Hava koşulları nedeniyle iki günden bu yana evden çıkmıyorum.
Evde ne yapılır?
Ya bilgisayarda sörf yaparsınız ya kitap okursunuz ya da televizyon izlersiniz.
Bütçe görüşmeleri nedeniyle ben televizyonu tercih ettim ve bütçe görüşmelerine kilitlendim.
Televizyonda meclis kanalını izlerken ürperdim, tüylerim diken diken oldu.
“Aman Allah’ım, beni bu adamlar mı yönetiyor?” demekten inanın kendimi alamadım.
Hele iki gün önce başbakanın Trakya’da üniversitelerde okuyanlar için söylediklerini hayretler içinde dinledim.
“Üniversitelerde okuyan 6 -7 yılda bitirecek, bitirmedi kusura bakmasın…”
Oysa üniversite vurgunu gençler için bazı öğrenim afları getirenler kimlerdi?
xxx
Şimdi bir de “cemaat medyası”, “iktidar medyası” çıktı.
Medyanın düşürüldüğü şu hale bakın.
Politika, iktidar partisi AKP ile ne idüğü belli olmayan ancak etkin olduğunu herkesin bildiği cemaat arasında sıkışmış durumda.
Ve benim yaygın ve saygın basınım da haberlerinde, halkın haber alma özgürlüğünü bir yana bırakmış, kendi çıkar safını seçme sevdasında.
Her dürüst adam gibi üzülüyorum
Bir medya mensubu olarak şunun medyası bunun medyası diye sınıflandırılmak inanın ağrıma gidiyor.
Bu sınıflandırma, sınıflara ayrılan kaç medya mensubunun ağrına gidiyor diye de merak ediyorum.
Medya mensubu, yani gazeteci, bir yerlere yamanmışsa zaten gazeteci değildir.
Ancak yakın çevreme baktığımda, bu konuda yalnız kalanlardan biri olduğumu üzülerek görüyorum ve bir tarafa yamanarak varsıllaşamadığım için kendime kızıyorum.
Yok yok yanlış anlaşılmasın, ben durumumdan memnunum.

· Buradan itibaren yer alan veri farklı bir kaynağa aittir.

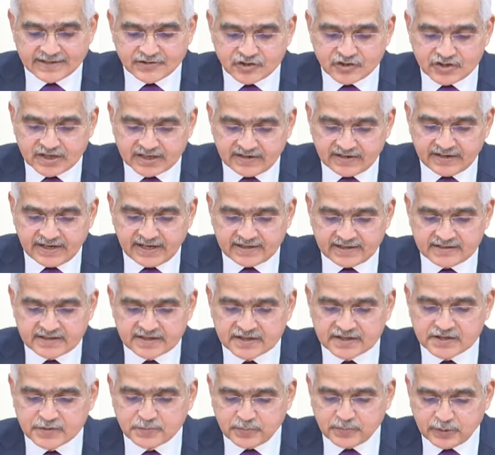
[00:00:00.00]
can
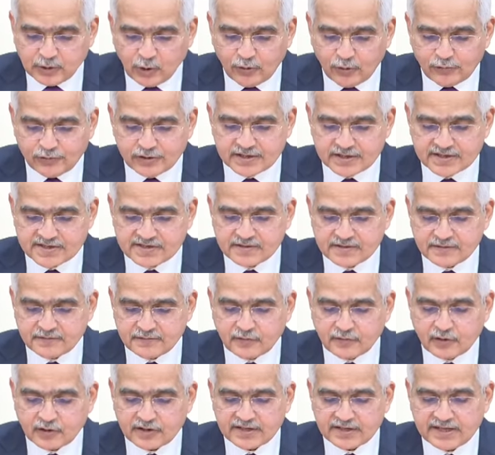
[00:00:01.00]
generate spillovers
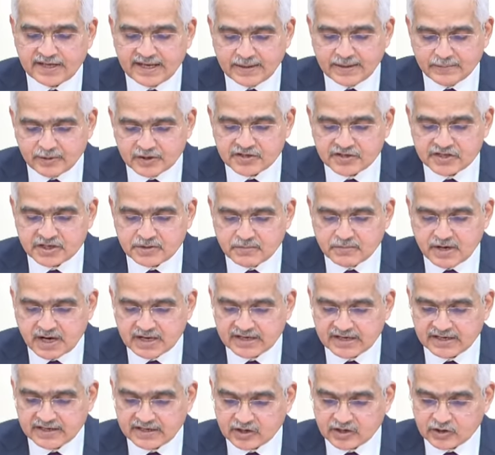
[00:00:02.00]
for the emerging
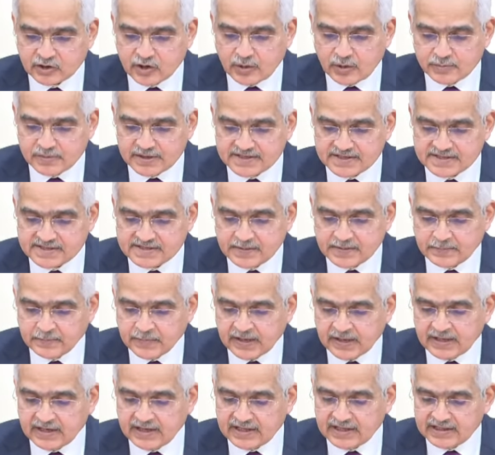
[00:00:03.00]
market economies
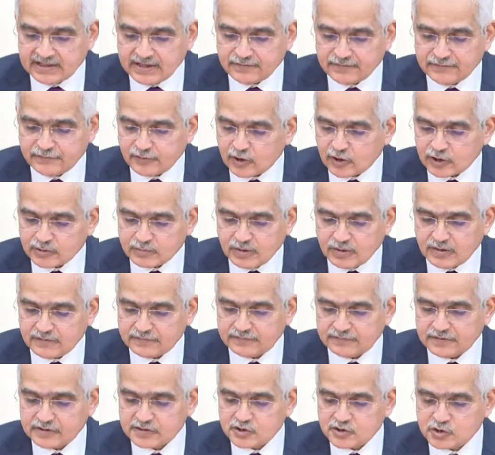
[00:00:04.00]
in the form
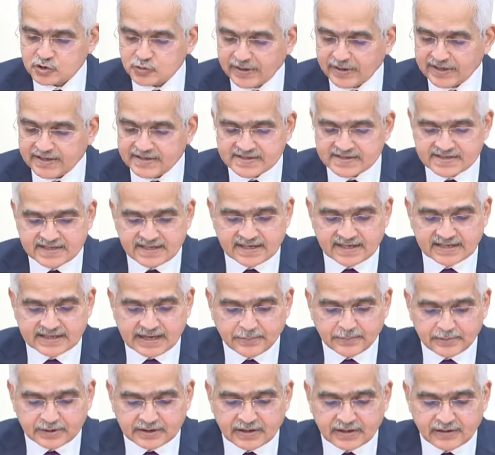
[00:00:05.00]
of swings in
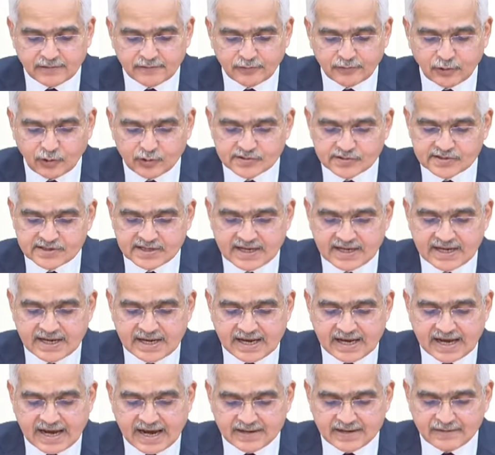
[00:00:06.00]
capital flows
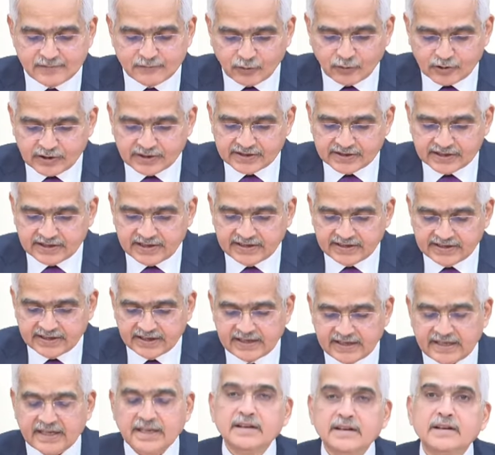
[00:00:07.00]
and
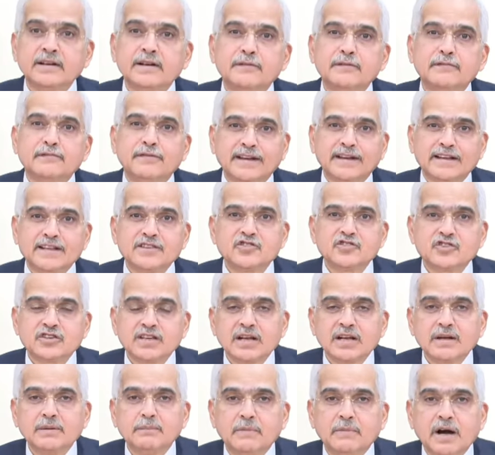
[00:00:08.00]
volatility in
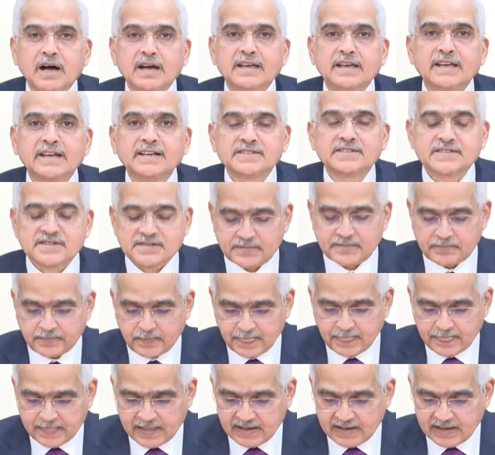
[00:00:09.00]
financial markets.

Hani Yahya Kemal’in, “cihana yeniden gelmek hayal edilse bile / avunmak istemeyiz öyle bir teselliyle” diye yazdığı ve şarkılaştırılan dizeleri var ya.
Yeniden cihana gelsem, her ne kadar kan kaybettiğini görsem de yine gazeteciliği seçerim.
Hiçbir yere yamanmayan, hiçbir yerden beslenmeyen, tek amacı halkı bilgilendirmek olan onurlu, dürüst gazeteciliği.